### Your instructions
Transcribe all records verbatim.

Stored data entries
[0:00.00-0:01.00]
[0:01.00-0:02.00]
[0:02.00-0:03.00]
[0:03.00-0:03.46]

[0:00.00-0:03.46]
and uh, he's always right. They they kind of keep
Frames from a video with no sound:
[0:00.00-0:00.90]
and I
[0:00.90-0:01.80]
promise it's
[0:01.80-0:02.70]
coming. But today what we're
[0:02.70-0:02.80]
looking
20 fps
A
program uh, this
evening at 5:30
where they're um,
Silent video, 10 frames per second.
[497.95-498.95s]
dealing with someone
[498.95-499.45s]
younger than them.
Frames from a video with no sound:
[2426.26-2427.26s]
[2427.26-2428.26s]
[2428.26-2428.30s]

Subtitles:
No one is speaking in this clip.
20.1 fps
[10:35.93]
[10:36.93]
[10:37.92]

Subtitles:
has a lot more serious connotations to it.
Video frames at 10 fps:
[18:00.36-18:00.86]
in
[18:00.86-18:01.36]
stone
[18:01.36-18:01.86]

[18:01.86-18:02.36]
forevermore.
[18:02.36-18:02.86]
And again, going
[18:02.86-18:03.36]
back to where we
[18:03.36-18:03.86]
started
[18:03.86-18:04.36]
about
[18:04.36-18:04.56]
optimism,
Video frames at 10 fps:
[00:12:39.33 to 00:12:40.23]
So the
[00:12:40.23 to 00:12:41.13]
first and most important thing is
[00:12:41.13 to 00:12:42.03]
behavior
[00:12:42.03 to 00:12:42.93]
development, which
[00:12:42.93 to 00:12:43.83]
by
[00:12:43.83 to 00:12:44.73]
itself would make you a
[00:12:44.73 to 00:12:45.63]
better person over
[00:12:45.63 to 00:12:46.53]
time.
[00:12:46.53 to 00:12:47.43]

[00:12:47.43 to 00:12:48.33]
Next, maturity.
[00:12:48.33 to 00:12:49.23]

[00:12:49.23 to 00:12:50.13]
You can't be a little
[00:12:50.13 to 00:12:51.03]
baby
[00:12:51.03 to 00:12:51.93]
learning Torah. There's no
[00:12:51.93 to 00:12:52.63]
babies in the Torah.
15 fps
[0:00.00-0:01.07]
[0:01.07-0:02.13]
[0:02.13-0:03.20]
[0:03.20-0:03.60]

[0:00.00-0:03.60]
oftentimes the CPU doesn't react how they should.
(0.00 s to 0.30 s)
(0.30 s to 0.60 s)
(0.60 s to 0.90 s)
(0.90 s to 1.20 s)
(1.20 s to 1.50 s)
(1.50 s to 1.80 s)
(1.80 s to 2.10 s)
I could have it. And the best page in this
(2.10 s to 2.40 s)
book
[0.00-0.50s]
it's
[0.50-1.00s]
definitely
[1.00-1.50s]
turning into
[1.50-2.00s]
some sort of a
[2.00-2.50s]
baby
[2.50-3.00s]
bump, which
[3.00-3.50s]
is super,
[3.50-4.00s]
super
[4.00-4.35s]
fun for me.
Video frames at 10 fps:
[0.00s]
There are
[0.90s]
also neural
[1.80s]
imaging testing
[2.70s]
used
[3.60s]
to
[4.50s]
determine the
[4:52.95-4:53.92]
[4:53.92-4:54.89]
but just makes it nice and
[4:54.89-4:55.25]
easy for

### Exercise output
[0:00.00-0:01.00]
[0:01.00-0:02.00]
[0:02.00-0:03.00]
[0:03.00-0:03.46]

[0:00.00-0:03.46]
and uh, he's always right. They they kind of keep
Frames from a video with no sound:
[0:00.00-0:00.90]
and I
[0:00.90-0:01.80]
promise it's
[0:01.80-0:02.70]
coming. But today what we're
[0:02.70-0:02.80]
looking
20 fps
A
program uh, this
evening at 5:30
where they're um,
Silent video, 10 frames per second.
[497.95-498.95s]
dealing with someone
[498.95-499.45s]
younger than them.
Frames from a video with no sound:
[2426.26-2427.26s]
[2427.26-2428.26s]
[2428.26-2428.30s]

Subtitles:
No one is speaking in this clip.
20.1 fps
[10:35.93]
[10:36.93]
[10:37.92]

Subtitles:
has a lot more serious connotations to it.
Video frames at 10 fps:
[18:00.36-18:00.86]
in
[18:00.86-18:01.36]
stone
[18:01.36-18:01.86]

[18:01.86-18:02.36]
forevermore.
[18:02.36-18:02.86]
And again, going
[18:02.86-18:03.36]
back to where we
[18:03.36-18:03.86]
started
[18:03.86-18:04.36]
about
[18:04.36-18:04.56]
optimism,
Video frames at 10 fps:
[00:12:39.33 to 00:12:40.23]
So the
[00:12:40.23 to 00:12:41.13]
first and most important thing is
[00:12:41.13 to 00:12:42.03]
behavior
[00:12:42.03 to 00:12:42.93]
development, which
[00:12:42.93 to 00:12:43.83]
by
[00:12:43.83 to 00:12:44.73]
itself would make you a
[00:12:44.73 to 00:12:45.63]
better person over
[00:12:45.63 to 00:12:46.53]
time.
[00:12:46.53 to 00:12:47.43]

[00:12:47.43 to 00:12:48.33]
Next, maturity.
[00:12:48.33 to 00:12:49.23]

[00:12:49.23 to 00:12:50.13]
You can't be a little
[00:12:50.13 to 00:12:51.03]
baby
[00:12:51.03 to 00:12:51.93]
learning Torah. There's no
[00:12:51.93 to 00:12:52.63]
babies in the Torah.
15 fps
[0:00.00-0:01.07]
[0:01.07-0:02.13]
[0:02.13-0:03.20]
[0:03.20-0:03.60]

[0:00.00-0:03.60]
oftentimes the CPU doesn't react how they should.
(0.00 s to 0.30 s)
(0.30 s to 0.60 s)
(0.60 s to 0.90 s)
(0.90 s to 1.20 s)
(1.20 s to 1.50 s)
(1.50 s to 1.80 s)
(1.80 s to 2.10 s)
I could have it. And the best page in this
(2.10 s to 2.40 s)
book
[0.00-0.50s]
it's
[0.50-1.00s]
definitely
[1.00-1.50s]
turning into
[1.50-2.00s]
some sort of a
[2.00-2.50s]
baby
[2.50-3.00s]
bump, which
[3.00-3.50s]
is super,
[3.50-4.00s]
super
[4.00-4.35s]
fun for me.
Video frames at 10 fps:
[0.00s]
There are
[0.90s]
also neural
[1.80s]
imaging testing
[2.70s]
used
[3.60s]
to
[4.50s]
determine the
[4:52.95-4:53.92]
[4:53.92-4:54.89]
but just makes it nice and
[4:54.89-4:55.25]
easy for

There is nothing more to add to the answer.